# [ACTIVITY]
In the records below, begin at the line that has "[00:09:32.53]" and stop after the line that has "[00:09:34.43]"; quote those lines verbatim and nothing more.

# [DATA TO PROCESS]
+ + + + + + +
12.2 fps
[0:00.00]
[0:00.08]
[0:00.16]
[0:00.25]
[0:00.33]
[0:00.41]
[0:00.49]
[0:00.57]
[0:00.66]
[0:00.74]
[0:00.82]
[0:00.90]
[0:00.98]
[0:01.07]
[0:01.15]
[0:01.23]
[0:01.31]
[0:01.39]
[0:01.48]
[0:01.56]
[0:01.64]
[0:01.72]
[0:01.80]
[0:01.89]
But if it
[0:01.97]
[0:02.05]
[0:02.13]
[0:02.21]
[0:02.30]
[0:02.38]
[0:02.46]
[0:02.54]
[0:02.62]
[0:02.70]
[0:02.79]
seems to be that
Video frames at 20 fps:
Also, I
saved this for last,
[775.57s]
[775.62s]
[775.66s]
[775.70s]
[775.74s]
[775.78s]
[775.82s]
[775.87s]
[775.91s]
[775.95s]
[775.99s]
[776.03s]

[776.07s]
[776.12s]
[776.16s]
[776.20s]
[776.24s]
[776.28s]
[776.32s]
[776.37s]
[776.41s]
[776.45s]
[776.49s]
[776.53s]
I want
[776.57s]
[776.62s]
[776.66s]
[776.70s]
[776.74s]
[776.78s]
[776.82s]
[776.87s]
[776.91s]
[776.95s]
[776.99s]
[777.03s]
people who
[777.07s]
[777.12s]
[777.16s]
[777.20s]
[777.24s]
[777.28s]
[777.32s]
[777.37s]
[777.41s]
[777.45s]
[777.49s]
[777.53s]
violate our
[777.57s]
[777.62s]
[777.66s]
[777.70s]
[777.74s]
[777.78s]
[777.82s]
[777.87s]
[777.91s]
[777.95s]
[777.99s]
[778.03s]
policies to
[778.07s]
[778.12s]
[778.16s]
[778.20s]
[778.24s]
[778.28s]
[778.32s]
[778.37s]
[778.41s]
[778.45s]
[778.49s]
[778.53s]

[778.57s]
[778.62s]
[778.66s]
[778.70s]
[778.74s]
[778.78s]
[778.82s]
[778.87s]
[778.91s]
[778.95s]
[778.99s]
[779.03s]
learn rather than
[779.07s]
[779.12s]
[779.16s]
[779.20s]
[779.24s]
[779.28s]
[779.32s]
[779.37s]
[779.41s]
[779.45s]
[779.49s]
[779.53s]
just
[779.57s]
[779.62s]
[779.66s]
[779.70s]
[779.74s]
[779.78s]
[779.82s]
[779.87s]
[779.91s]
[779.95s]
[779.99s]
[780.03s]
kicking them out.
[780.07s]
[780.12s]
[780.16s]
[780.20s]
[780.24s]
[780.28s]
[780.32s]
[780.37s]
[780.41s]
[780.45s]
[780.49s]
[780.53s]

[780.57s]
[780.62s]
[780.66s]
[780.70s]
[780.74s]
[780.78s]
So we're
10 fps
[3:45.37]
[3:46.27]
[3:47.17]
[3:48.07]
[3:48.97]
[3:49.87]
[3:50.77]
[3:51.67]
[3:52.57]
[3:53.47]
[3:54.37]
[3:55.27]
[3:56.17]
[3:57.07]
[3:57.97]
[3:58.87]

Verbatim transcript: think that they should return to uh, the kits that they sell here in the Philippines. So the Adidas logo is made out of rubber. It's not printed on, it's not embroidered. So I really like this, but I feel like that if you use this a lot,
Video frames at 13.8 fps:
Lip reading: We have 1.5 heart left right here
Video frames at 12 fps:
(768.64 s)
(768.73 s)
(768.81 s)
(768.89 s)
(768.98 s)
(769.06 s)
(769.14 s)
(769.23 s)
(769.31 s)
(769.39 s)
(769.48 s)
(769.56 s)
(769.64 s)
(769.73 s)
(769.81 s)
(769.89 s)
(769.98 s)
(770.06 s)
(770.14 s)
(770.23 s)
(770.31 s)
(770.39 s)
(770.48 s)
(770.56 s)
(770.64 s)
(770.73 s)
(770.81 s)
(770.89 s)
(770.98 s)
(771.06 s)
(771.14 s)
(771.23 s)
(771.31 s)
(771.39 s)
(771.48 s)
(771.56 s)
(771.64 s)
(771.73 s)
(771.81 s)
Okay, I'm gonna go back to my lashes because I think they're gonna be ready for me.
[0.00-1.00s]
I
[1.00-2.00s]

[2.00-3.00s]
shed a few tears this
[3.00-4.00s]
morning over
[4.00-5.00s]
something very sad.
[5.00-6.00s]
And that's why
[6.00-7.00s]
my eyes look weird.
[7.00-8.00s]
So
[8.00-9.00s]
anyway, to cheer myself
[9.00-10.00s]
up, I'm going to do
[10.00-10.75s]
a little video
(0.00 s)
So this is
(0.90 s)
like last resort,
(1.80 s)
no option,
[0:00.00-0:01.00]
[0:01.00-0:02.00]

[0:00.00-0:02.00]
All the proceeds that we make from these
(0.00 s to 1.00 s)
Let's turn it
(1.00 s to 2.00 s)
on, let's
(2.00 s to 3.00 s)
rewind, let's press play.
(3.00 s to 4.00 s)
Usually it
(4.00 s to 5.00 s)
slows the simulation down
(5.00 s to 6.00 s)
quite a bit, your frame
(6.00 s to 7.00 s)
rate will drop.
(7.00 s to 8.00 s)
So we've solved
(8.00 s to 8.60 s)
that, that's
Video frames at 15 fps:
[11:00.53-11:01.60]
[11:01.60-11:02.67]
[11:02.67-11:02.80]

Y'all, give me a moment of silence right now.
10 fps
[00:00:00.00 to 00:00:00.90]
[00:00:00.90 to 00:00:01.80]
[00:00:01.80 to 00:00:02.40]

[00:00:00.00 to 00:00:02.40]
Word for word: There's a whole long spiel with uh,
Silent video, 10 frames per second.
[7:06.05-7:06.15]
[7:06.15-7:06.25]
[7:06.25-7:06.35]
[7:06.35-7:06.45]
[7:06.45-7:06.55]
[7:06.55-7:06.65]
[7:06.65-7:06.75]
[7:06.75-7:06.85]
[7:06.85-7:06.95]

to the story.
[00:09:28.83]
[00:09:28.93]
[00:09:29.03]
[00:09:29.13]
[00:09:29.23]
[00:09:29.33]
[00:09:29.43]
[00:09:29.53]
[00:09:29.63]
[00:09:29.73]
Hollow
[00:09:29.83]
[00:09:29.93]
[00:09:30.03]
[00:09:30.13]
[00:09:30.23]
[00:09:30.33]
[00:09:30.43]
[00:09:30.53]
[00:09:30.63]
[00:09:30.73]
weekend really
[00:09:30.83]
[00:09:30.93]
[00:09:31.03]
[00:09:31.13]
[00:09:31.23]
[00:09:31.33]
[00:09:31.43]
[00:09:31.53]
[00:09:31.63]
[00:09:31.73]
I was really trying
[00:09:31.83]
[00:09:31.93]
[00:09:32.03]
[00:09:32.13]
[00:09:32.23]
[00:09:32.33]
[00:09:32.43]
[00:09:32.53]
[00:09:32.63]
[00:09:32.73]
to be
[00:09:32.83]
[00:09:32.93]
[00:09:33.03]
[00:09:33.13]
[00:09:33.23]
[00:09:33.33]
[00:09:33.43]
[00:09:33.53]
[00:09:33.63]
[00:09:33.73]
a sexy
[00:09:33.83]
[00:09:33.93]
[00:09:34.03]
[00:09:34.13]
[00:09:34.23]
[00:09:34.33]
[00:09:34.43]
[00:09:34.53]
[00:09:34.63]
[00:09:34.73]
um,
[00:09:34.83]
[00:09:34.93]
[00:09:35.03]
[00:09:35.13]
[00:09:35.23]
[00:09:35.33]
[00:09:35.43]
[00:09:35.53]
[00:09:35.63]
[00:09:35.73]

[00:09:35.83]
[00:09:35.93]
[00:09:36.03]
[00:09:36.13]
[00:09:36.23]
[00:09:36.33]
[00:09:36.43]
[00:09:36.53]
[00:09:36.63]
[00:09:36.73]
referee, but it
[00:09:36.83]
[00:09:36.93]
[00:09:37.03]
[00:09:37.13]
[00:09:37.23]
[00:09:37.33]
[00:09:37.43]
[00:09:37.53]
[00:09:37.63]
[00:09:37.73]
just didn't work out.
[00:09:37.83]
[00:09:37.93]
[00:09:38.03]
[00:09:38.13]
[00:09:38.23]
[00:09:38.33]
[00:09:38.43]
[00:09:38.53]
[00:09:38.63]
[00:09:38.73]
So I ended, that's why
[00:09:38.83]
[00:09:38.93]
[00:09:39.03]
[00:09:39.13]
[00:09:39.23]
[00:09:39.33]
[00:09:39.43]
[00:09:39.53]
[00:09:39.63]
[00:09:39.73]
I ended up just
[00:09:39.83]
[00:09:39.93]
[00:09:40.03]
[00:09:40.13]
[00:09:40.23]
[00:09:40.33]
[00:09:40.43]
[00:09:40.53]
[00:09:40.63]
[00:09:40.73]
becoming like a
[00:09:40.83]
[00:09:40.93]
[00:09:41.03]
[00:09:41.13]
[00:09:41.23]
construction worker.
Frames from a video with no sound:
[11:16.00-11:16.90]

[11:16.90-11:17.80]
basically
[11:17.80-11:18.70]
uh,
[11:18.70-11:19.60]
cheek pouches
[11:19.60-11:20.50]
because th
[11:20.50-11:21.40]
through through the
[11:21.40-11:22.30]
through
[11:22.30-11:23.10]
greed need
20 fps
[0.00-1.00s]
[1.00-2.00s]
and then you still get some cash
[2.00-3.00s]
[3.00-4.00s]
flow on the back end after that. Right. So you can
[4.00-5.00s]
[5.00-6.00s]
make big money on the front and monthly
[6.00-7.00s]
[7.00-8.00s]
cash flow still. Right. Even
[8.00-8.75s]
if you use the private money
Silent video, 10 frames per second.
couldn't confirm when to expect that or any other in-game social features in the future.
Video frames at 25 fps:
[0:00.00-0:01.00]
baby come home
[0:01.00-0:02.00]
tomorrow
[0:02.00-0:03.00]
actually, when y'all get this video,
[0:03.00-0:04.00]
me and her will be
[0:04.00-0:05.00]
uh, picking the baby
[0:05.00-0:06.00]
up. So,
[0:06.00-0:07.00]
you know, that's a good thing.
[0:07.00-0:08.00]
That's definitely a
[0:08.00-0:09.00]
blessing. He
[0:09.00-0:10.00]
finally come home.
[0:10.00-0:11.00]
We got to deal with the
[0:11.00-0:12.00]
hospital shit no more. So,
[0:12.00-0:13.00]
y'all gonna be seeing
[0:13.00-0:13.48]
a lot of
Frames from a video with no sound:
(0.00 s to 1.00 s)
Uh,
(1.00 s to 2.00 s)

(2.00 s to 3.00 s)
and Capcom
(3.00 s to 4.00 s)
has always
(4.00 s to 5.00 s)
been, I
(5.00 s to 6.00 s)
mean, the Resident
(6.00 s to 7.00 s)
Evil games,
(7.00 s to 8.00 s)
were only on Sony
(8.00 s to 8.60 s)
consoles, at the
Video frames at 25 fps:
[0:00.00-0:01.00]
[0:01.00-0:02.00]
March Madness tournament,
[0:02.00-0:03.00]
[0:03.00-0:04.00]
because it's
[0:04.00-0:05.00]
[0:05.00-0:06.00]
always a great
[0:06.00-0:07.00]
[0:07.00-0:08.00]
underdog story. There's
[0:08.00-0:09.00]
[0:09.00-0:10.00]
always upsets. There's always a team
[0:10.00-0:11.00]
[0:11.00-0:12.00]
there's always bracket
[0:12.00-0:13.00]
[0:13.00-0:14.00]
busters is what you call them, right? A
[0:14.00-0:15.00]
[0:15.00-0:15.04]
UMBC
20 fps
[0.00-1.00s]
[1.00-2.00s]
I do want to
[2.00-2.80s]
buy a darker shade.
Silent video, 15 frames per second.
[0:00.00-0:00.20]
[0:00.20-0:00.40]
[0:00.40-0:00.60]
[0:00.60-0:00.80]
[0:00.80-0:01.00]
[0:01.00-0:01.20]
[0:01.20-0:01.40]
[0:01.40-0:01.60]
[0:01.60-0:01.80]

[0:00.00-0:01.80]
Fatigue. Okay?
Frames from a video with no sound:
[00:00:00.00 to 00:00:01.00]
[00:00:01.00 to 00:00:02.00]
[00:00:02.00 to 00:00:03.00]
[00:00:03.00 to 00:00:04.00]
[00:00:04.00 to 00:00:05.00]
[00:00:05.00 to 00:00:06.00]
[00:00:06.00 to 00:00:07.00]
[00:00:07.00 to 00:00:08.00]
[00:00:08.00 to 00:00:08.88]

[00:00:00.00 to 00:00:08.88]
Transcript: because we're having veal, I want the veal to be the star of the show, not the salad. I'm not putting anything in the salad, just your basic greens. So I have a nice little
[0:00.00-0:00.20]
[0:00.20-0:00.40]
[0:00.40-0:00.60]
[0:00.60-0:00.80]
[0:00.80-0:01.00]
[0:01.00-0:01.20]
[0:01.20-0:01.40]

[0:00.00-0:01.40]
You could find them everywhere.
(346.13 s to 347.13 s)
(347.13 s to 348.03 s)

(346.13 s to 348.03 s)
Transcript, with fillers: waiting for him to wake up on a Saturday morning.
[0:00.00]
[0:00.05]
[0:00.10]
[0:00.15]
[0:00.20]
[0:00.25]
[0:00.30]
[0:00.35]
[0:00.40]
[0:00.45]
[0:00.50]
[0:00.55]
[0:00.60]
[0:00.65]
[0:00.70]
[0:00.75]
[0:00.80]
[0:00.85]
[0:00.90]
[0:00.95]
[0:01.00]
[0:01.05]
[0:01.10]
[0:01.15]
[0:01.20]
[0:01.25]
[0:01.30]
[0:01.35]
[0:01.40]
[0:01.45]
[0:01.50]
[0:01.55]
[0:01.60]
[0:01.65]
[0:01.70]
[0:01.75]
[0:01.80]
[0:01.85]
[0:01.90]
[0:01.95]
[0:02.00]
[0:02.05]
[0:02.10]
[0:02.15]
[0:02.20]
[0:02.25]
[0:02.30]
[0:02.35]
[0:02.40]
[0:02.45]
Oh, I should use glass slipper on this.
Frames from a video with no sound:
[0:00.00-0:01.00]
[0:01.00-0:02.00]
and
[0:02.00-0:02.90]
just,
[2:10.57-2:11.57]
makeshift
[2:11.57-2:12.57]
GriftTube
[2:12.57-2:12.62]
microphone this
+ + + + + + +
# [TASK RESPONSE]
[00:09:32.53]
[00:09:32.63]
[00:09:32.73]
to be
[00:09:32.83]
[00:09:32.93]
[00:09:33.03]
[00:09:33.13]
[00:09:33.23]
[00:09:33.33]
[00:09:33.43]
[00:09:33.53]
[00:09:33.63]
[00:09:33.73]
a sexy
[00:09:33.83]
[00:09:33.93]
[00:09:34.03]
[00:09:34.13]
[00:09:34.23]
[00:09:34.33]
[00:09:34.43]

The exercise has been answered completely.